DATASET ENTRIES:
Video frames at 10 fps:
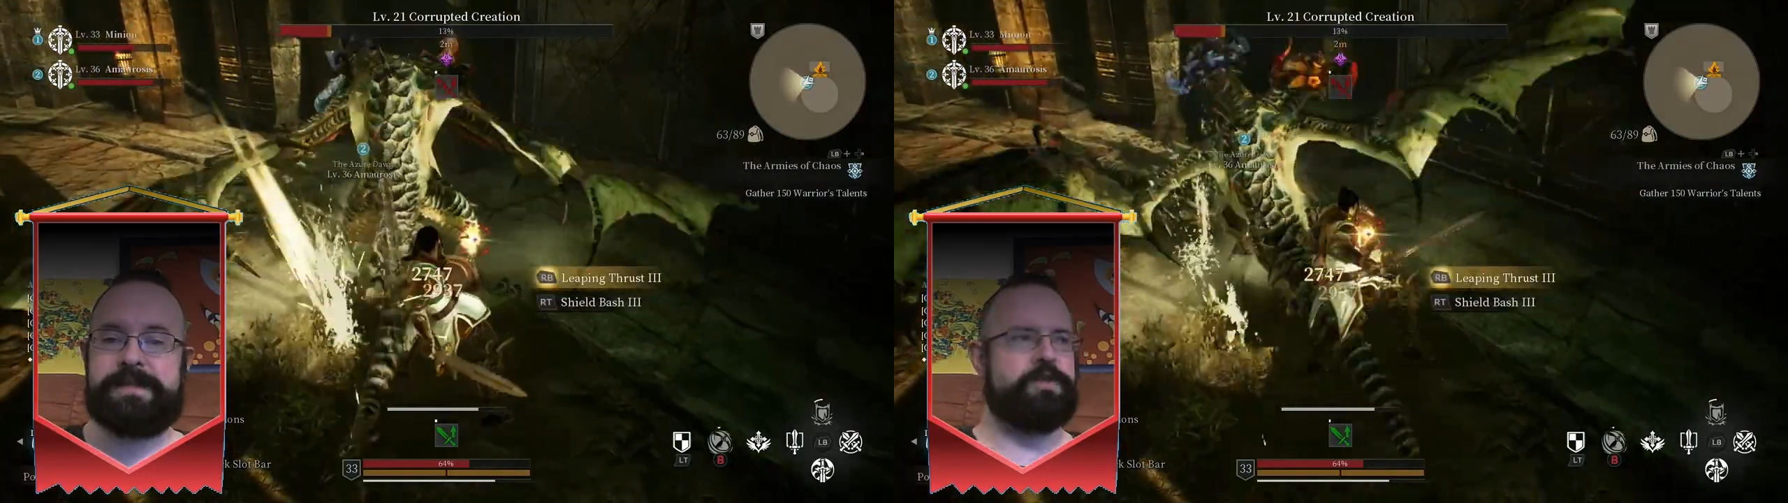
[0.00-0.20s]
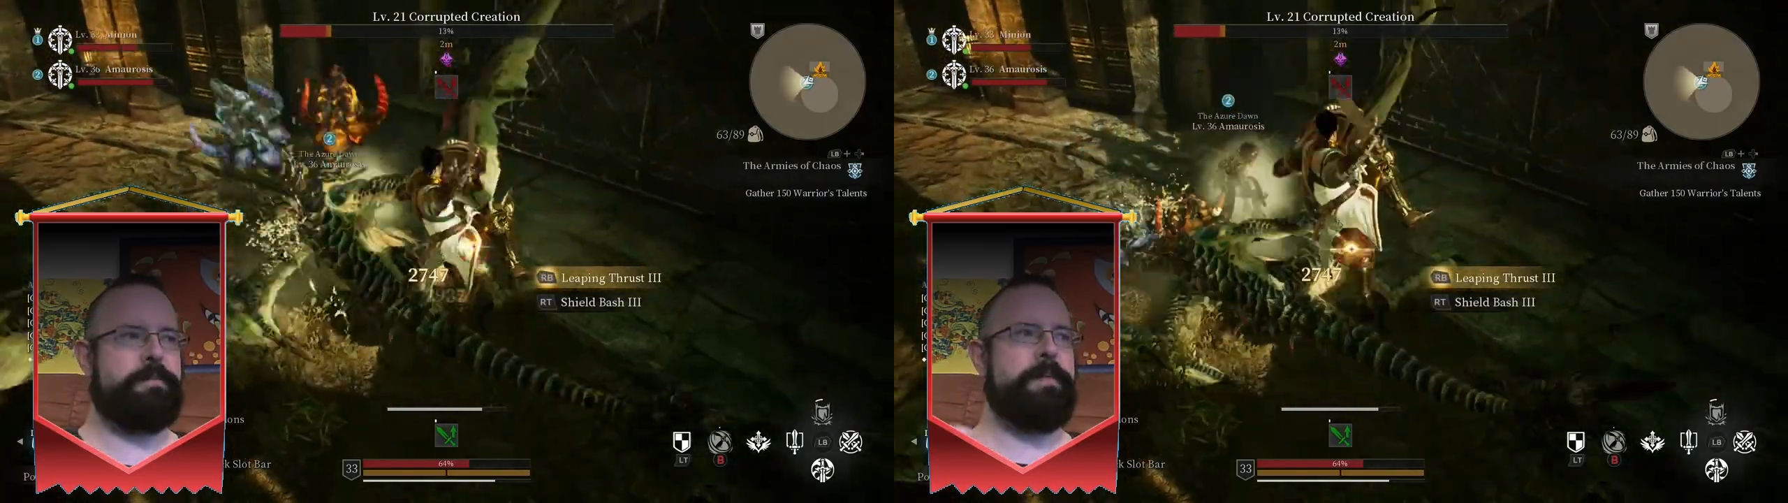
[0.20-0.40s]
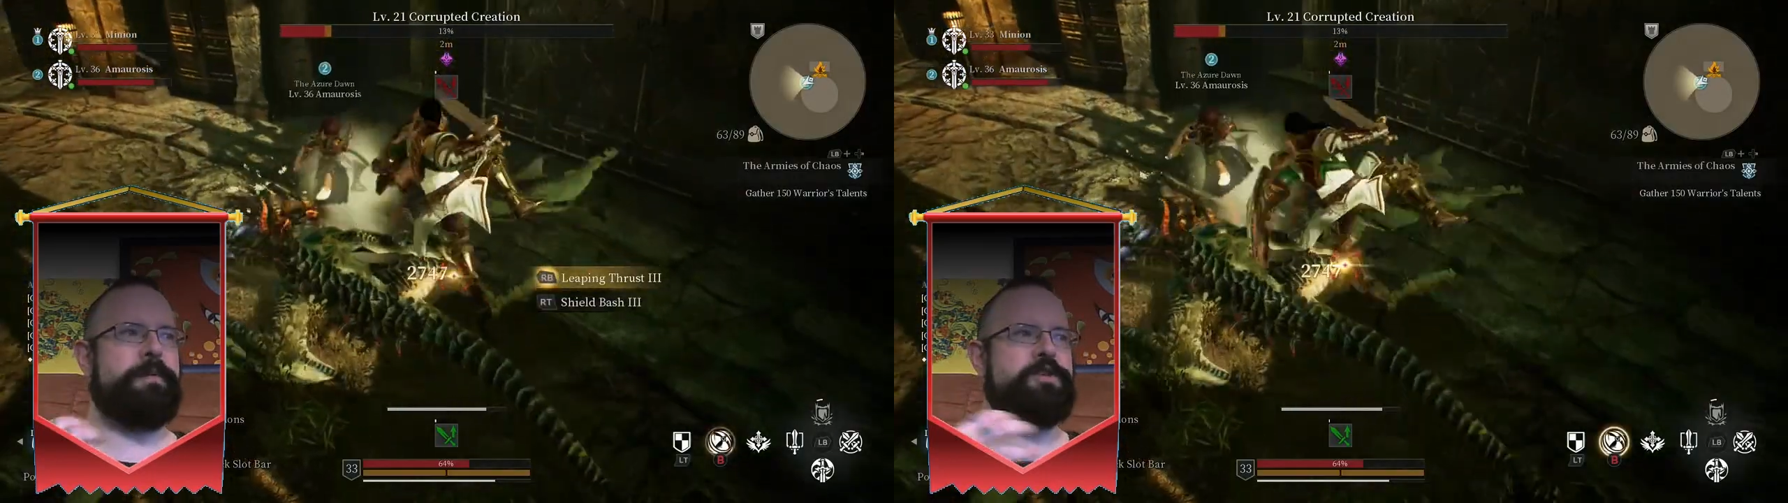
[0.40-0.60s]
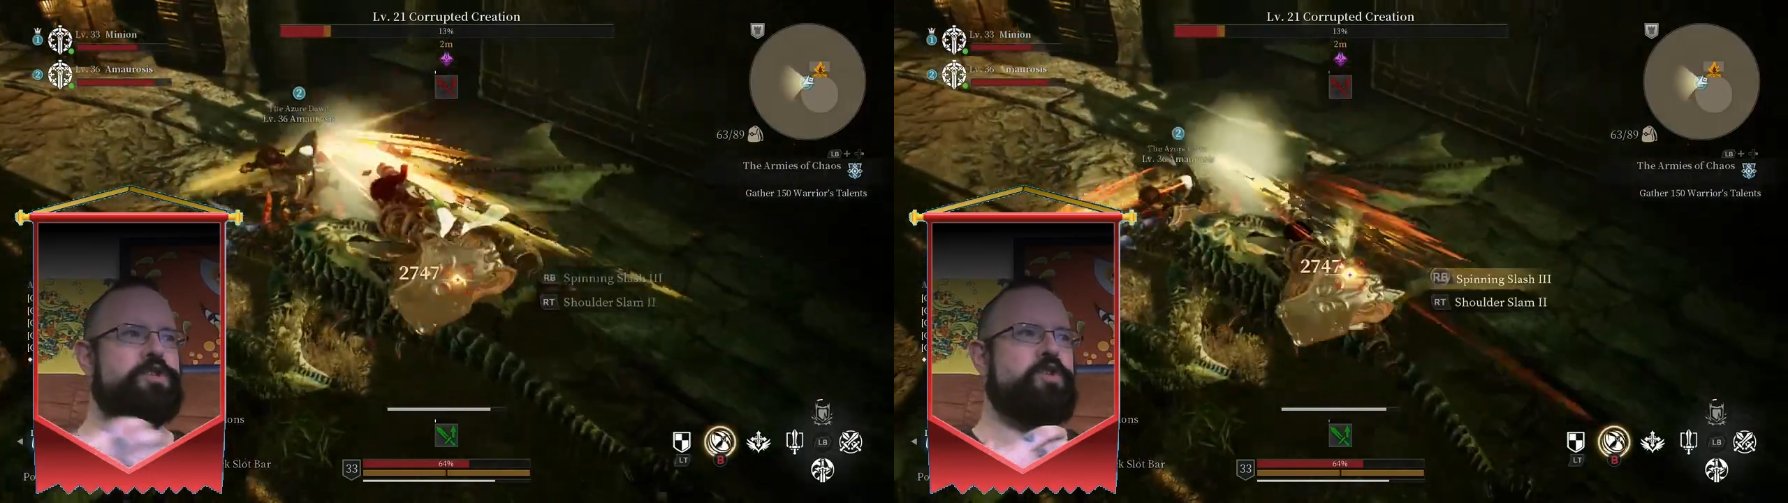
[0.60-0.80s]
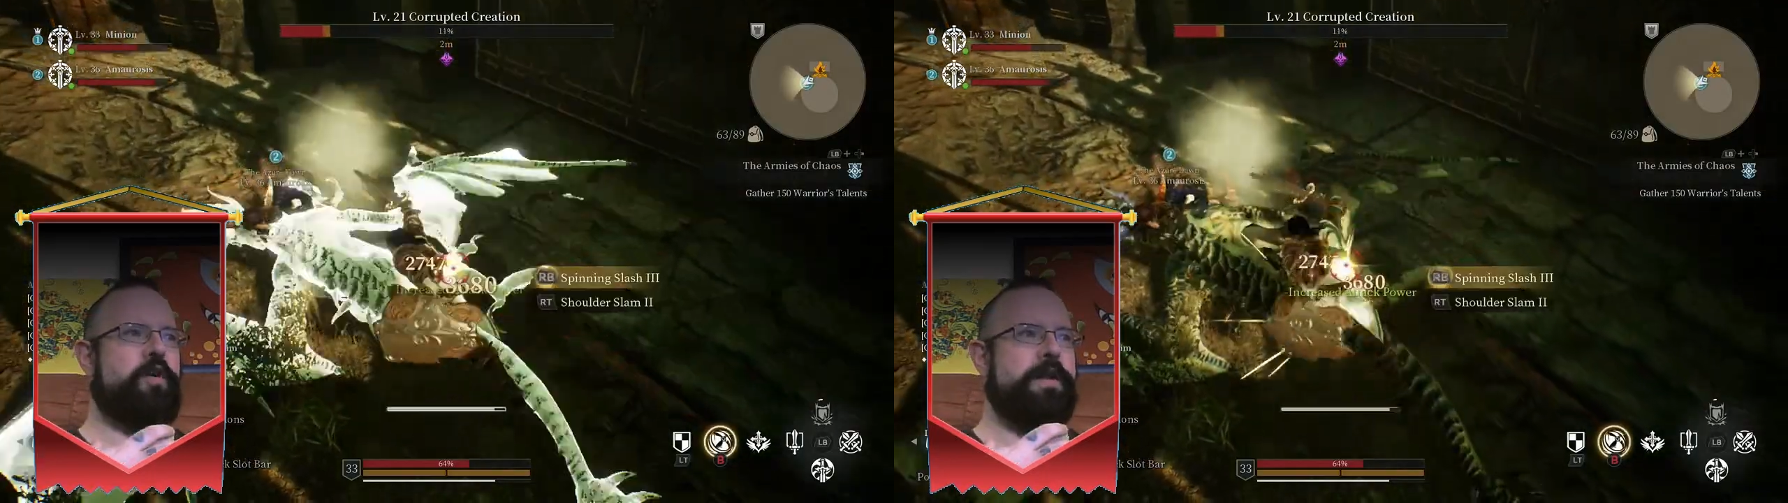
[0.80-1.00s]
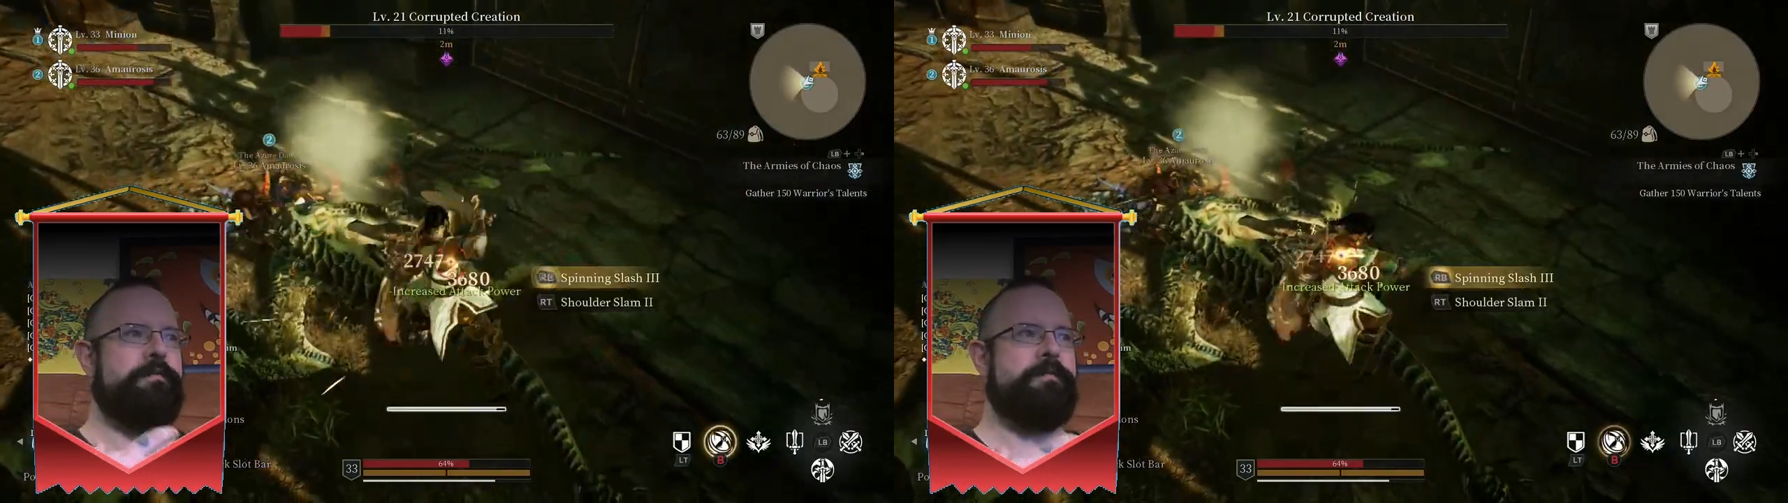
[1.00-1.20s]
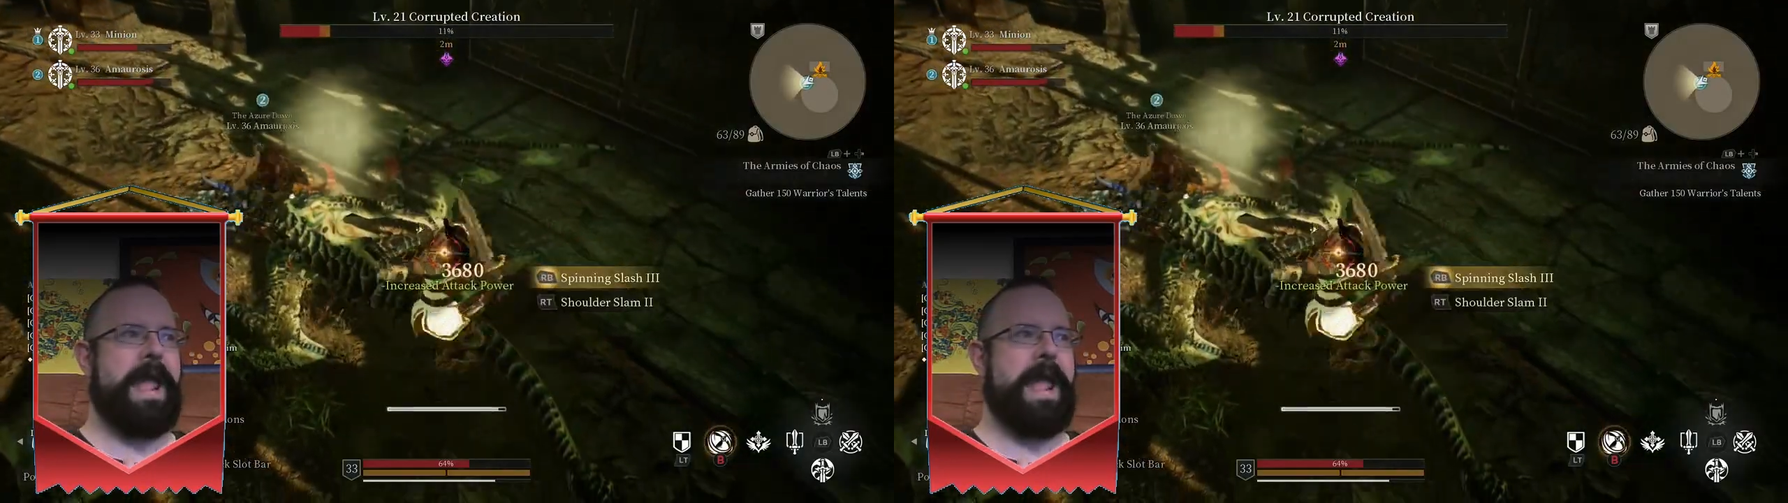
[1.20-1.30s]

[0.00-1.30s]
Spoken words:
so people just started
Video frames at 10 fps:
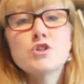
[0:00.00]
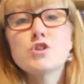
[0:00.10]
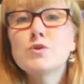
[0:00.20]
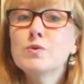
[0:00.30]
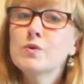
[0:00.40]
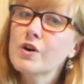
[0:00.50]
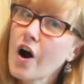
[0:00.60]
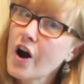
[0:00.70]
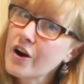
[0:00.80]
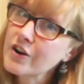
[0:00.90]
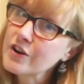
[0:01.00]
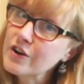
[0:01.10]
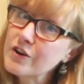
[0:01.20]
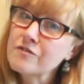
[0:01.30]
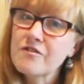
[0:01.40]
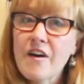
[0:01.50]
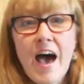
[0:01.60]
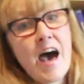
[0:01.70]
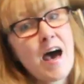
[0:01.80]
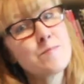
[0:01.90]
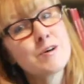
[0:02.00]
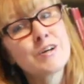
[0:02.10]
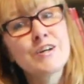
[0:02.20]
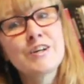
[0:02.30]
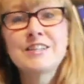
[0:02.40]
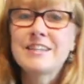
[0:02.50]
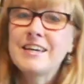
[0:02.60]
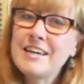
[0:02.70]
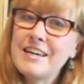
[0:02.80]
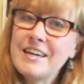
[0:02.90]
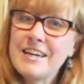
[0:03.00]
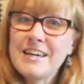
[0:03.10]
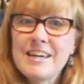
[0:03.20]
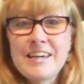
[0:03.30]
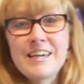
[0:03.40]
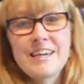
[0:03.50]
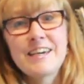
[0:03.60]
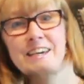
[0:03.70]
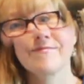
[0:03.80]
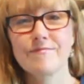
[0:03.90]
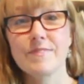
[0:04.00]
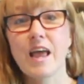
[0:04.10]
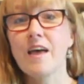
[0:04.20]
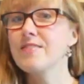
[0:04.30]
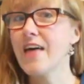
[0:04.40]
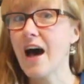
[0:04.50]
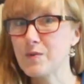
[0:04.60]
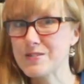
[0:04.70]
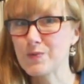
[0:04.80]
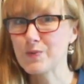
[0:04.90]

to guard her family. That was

EXERCISE INSTRUCTIONS:
Where a picture appears in the listing above, skip it and set down all the rest exactly.

RESPONSE TO THIS EXERCISE:
Video frames at 10 fps:
[0.00-0.20s]
[0.20-0.40s]
[0.40-0.60s]
[0.60-0.80s]
[0.80-1.00s]
[1.00-1.20s]
[1.20-1.30s]

[0.00-1.30s]
Spoken words:
so people just started
Video frames at 10 fps:
[0:00.00]
[0:00.10]
[0:00.20]
[0:00.30]
[0:00.40]
[0:00.50]
[0:00.60]
[0:00.70]
[0:00.80]
[0:00.90]
[0:01.00]
[0:01.10]
[0:01.20]
[0:01.30]
[0:01.40]
[0:01.50]
[0:01.60]
[0:01.70]
[0:01.80]
[0:01.90]
[0:02.00]
[0:02.10]
[0:02.20]
[0:02.30]
[0:02.40]
[0:02.50]
[0:02.60]
[0:02.70]
[0:02.80]
[0:02.90]
[0:03.00]
[0:03.10]
[0:03.20]
[0:03.30]
[0:03.40]
[0:03.50]
[0:03.60]
[0:03.70]
[0:03.80]
[0:03.90]
[0:04.00]
[0:04.10]
[0:04.20]
[0:04.30]
[0:04.40]
[0:04.50]
[0:04.60]
[0:04.70]
[0:04.80]
[0:04.90]

to guard her family. That was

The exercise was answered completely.